How Does A Straight Father Relate To His Gay Son?

Recently Magic Johnson’s son, Earvin Johnson III aka EJ, came out to the world. He was photographed with his boyfriend out on the streets of LA. As 1 of the greatest basketball players of all time and a philanthropist, MJ said publicly that in spite of EJ’s sexuality, he still loves him and is proud of him. This is actually just news to us, but the Johnsons have embraced EJ’s lifestyle for years. Kobe Bryant also threw his support behind EJ saying “What I can’t tolerate is a lack of tolerance.” This is the same guy who called an NBA ref a effin f****t. That’s splitting hairs though huh? But this made me wonder, how comfortable can a straight father really be knowing that his son is gay?

A father’s greatest pride is having a son that grows up to either be just like him or a slightly better version. My father’s most proudest moments probably included any time my name was being called since I’m a Jr. It’s something about having your father’s namesake that makes you a little extra special in his eyes. The bond we had was like any other father/son relationship. My father and I bonded over sports, cars, and when I was old enough, women. In fact, as a teenager and then a young man, my father’s 1st question about a new girl was always “is she fine?”.  It didn’t matter what type of person she was or what type of lifestyle she lived, he just needed to know that aesthetically she was appeasing. We related to one another easily because we had the same interests as Alpha males.

I’m not implying that a gay man can’t also be an Alpha male. However, he still likes men. He finds a level of physical and sexual attraction to men in a way that’s not fine with me. I realize that homosexuality is no more a choice than being short or tall is. I don’t think it’s a choice. However, to have my son come home one day and say “Dad I’m gay” would certainly cause a knee-jerk reaction. As his father, it’d be my job to make sure that his heart is always protected. It’d be my job to teach him about safe sex and being a great judge of character. But it’s not my job to dictate who he loves; no matter how much I can’t understand or relate to it.

It’s also hard to imagine a son having to filter himself with his father. I mean as a boy, your father is your 1st best friend. In EJ’s case, his father is a generational hero. Not only did Magic Johnson set the blueprint for a player like Lebron to exist, but he also gave America a face to attach to the deadly disease of HIV. For so long, HIV was relegated as a disease of exclusivity. Only “those” people contracted it. I was about 14 when MJ’s retirement was broadcasted. For years after that, it was taught that it was largely a disease that originated in the homosexual community. We all know that that’s not true. Being homosexual has evolved into being more socially tolerated now. Though it’s still not accepted.

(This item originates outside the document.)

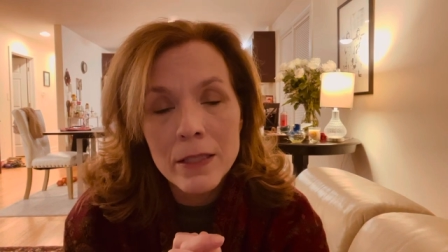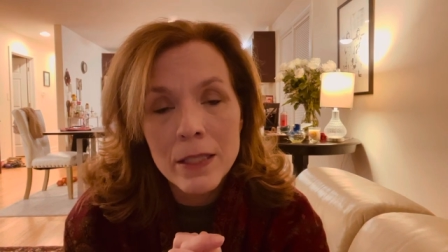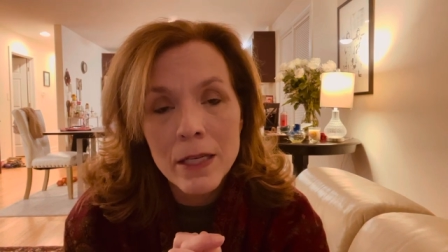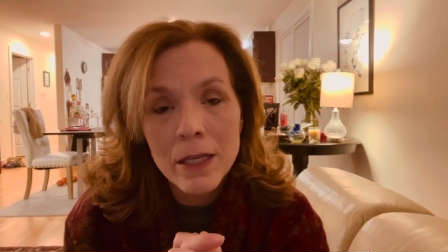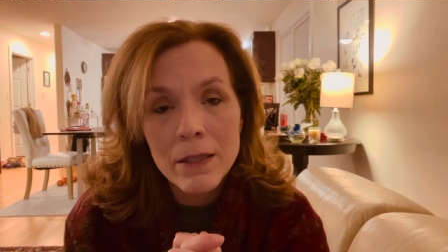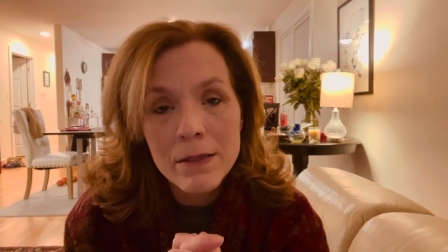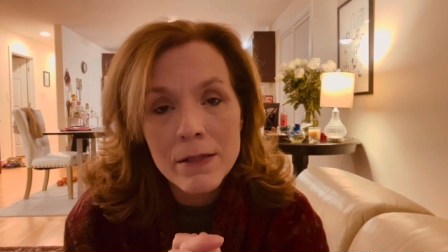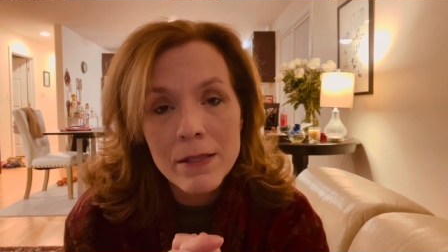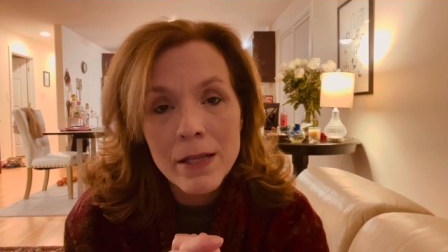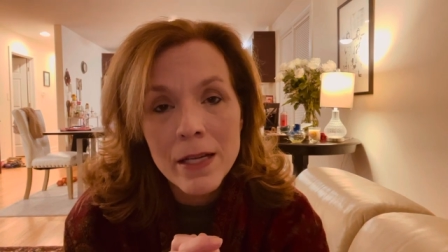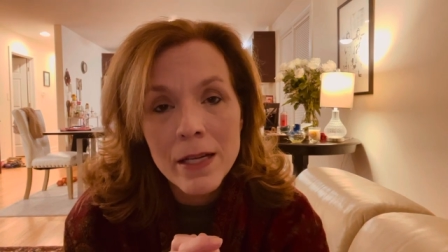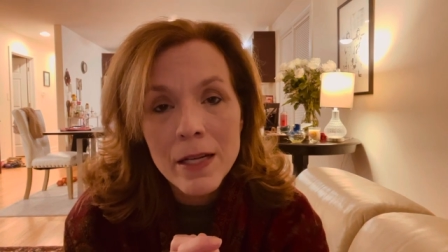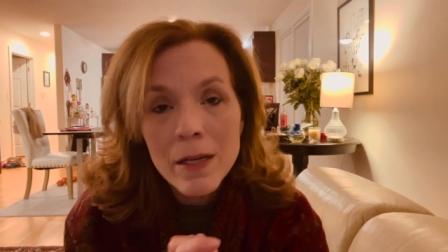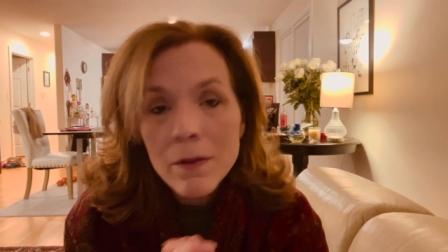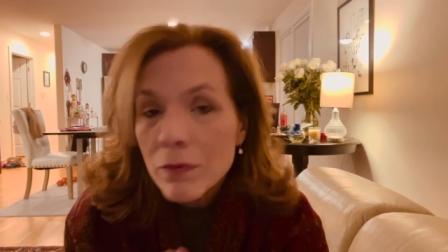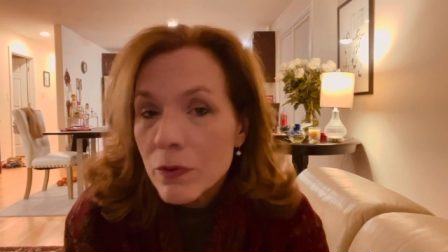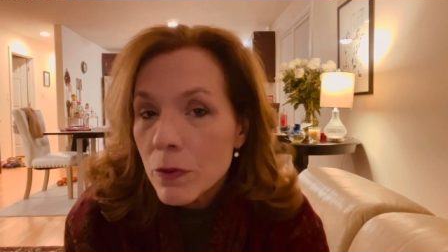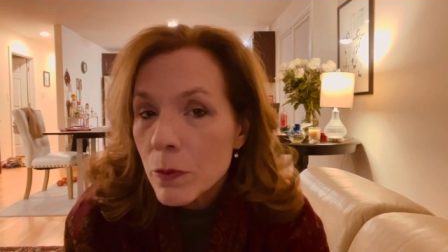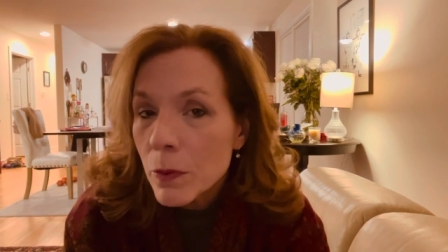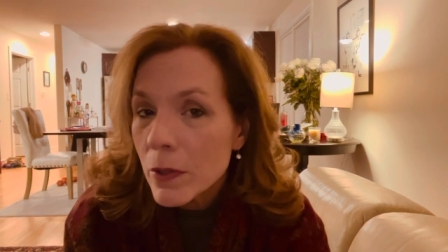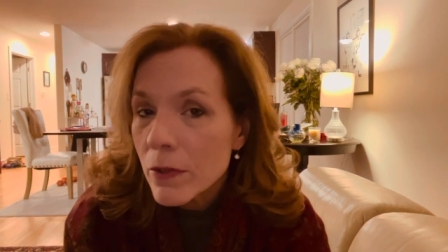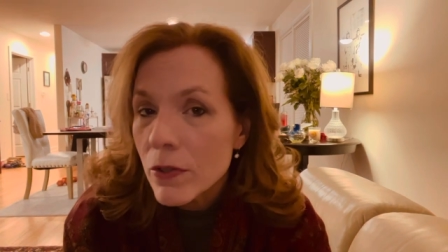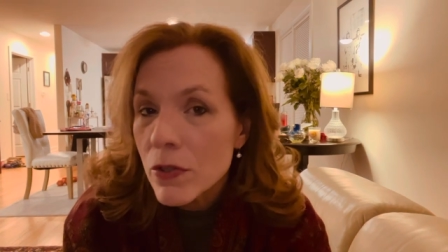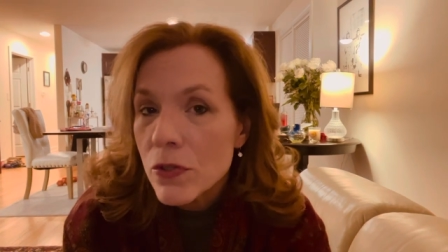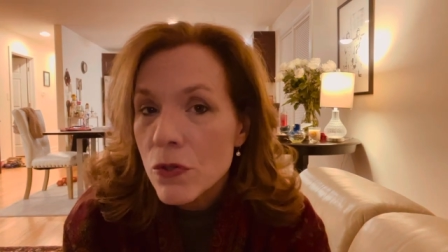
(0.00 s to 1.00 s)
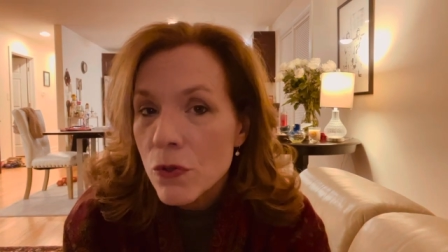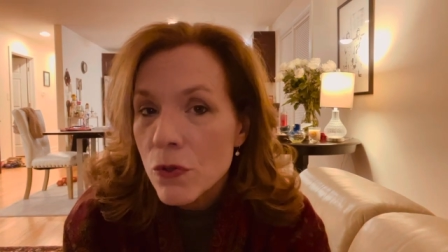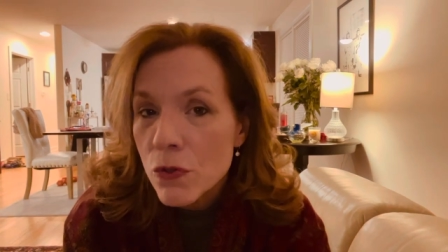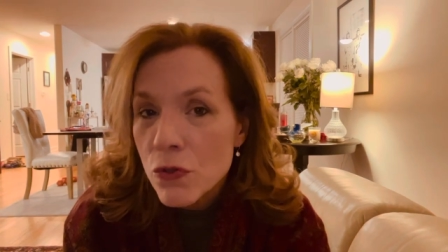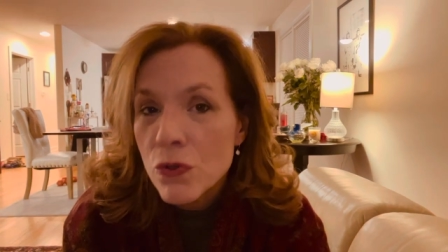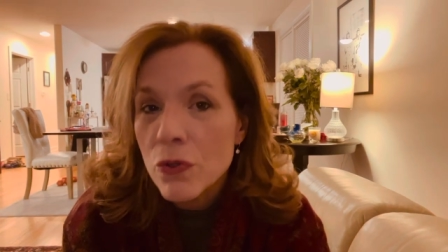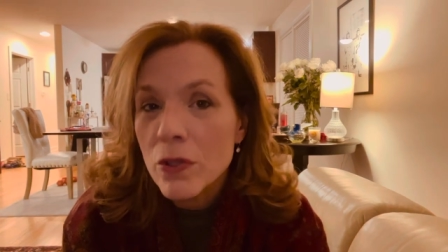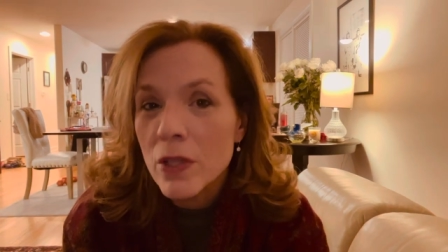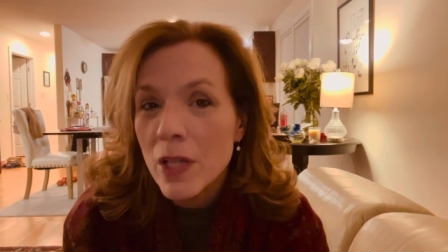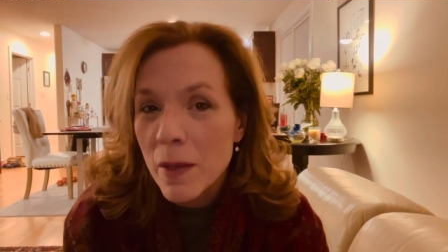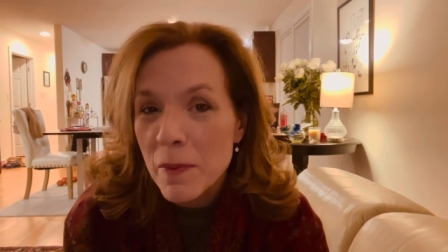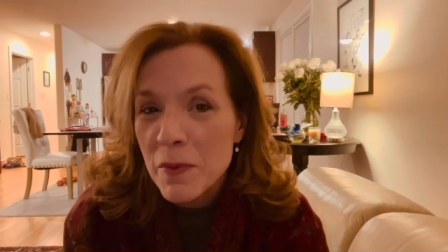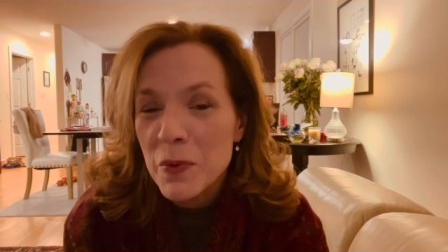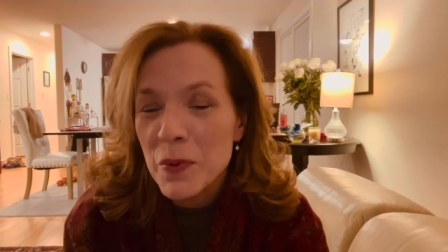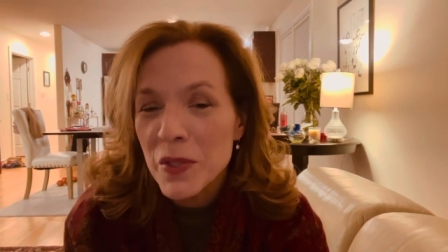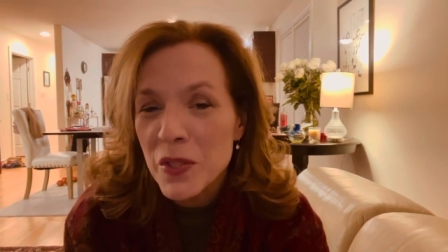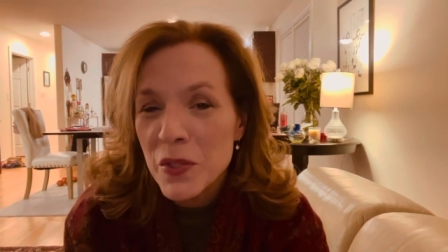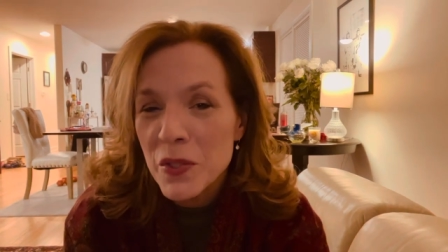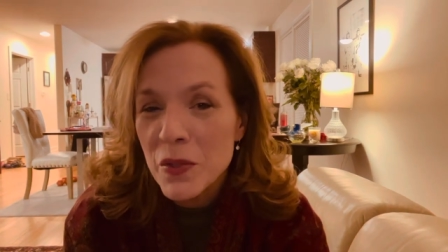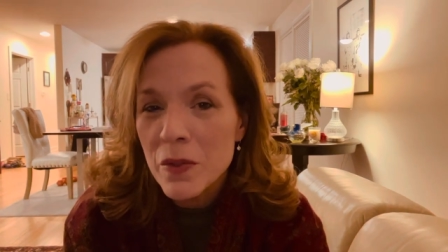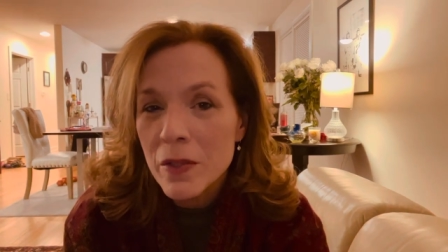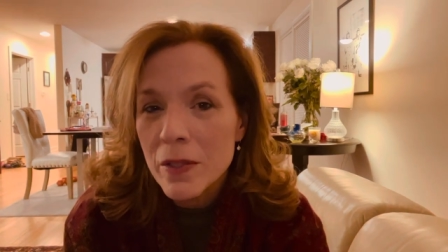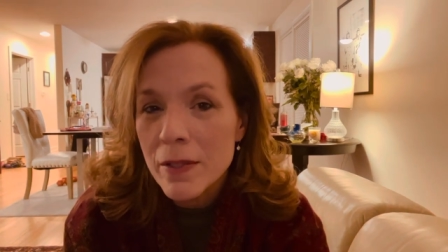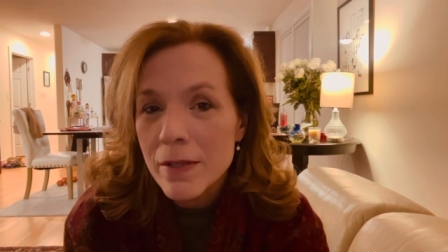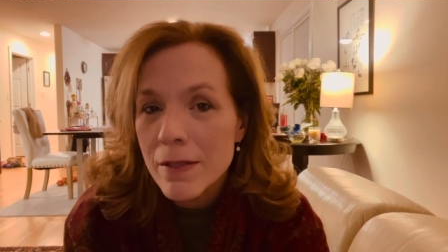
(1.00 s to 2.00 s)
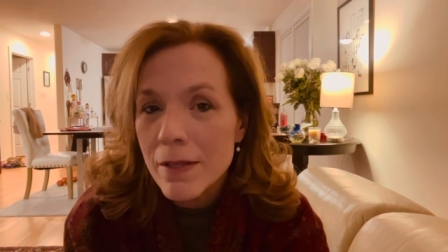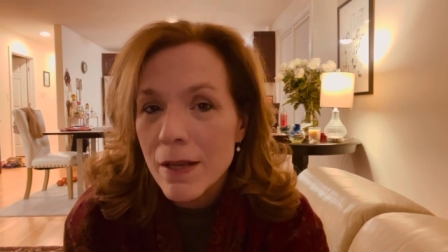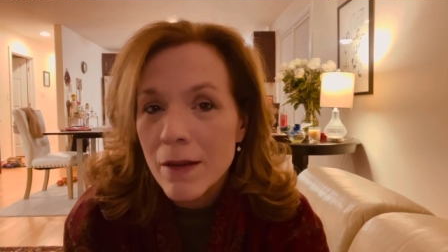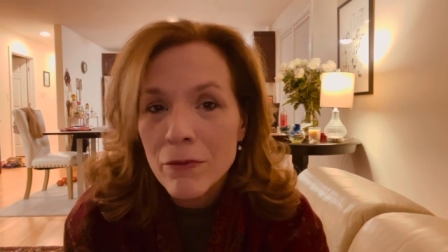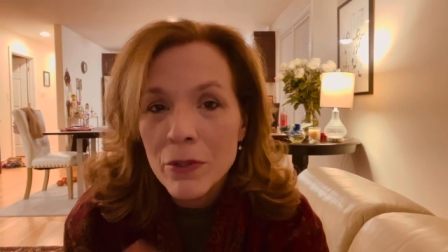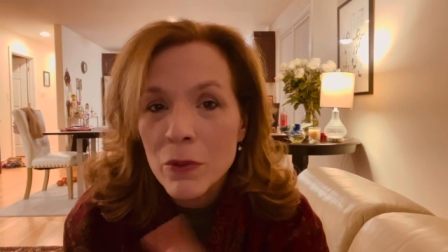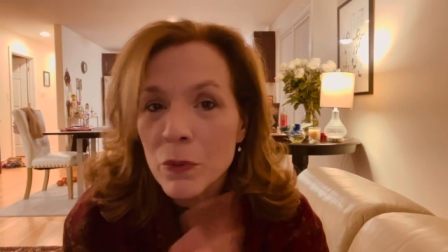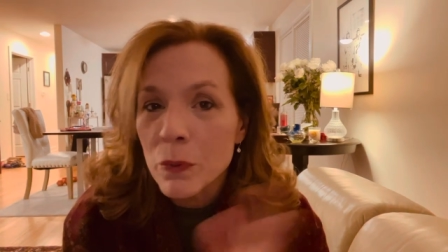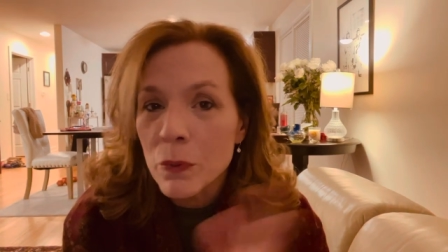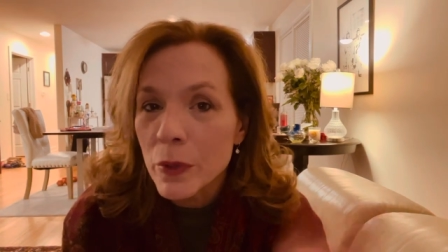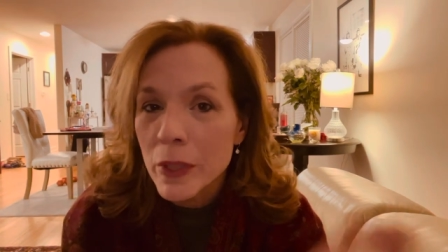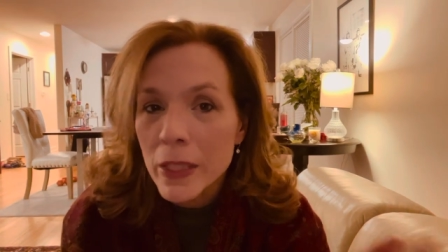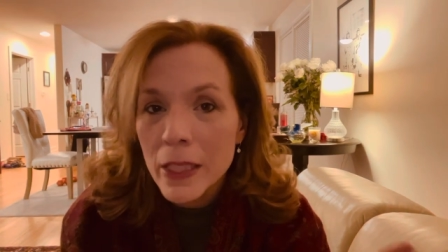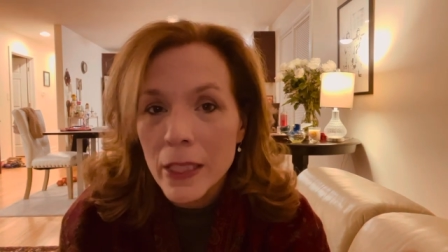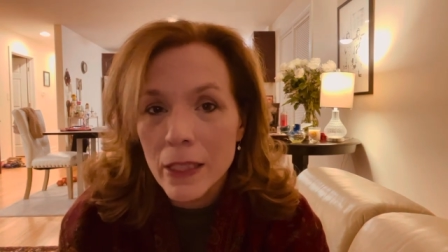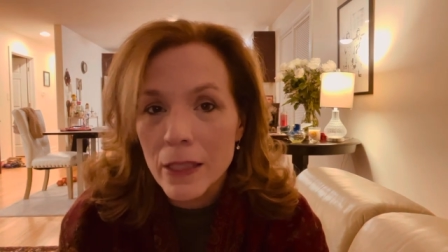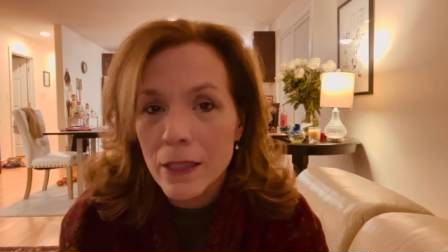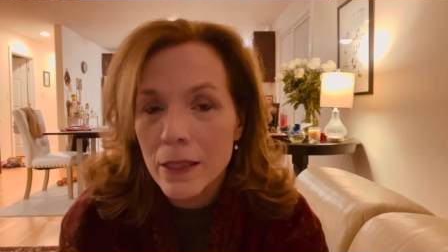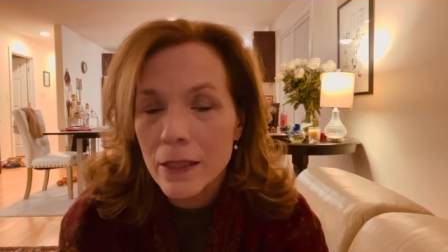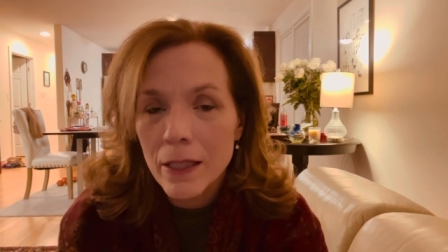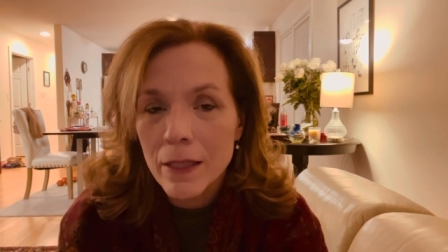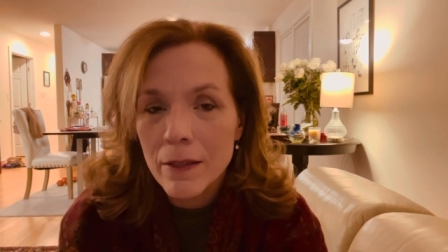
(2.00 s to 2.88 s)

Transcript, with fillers: uh, sign up for one of our social clubs. We do these every week.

Which brings me to my point – my love for my son would not change. The care, concern, and responsibility I have as a father would not dissipate. But I just wonder how of even if I’d be able to relate to my son if he were gay. I doubt I’d be able to have open conversations about his relationships or answer his questions that deal with sex. For example, there’s an unspoken rule among men when we see a fine woman walk by. If there’s another man within the vicinity seeing what we see, regardless of race and age, we kind of nod in agreement. Without words, we’re both thinking the same thing. I can’t have that moment with a gay son.

The other aspect I think about when it comes to having a gay son is what other people will think. No matter how much you love your child, the opinions of others do matter to you. I mean that’s why some people spend so much time dressing their children the right way, making sure they go to the right schools, and exhibit the right behavior. When TMZ ran the story and photo of EJ with his boyfriend, there were people clowning the way EJ was dressed and his mannerisms. The black community, especially, is unforgiving and lacks empathy or remorse for the gay community. I expect that my gay son could be the butt of jokes from the time he came out. Obviously, I’ll raise him to be proud of who he is and not hide his identity. Though, I’m not sure how I’d follow suit and refrain from feeling embarrassed by his individuality.

I realize that by the time my son is fully grown and out in the world, he’ll have an entire population that will understand him and help prop him up in the ways that I may fall short. But I think my biggest wish – if I do have a gay son – is that there will be some common ground between us that would keep our father/son bond as normal and in tact as possible.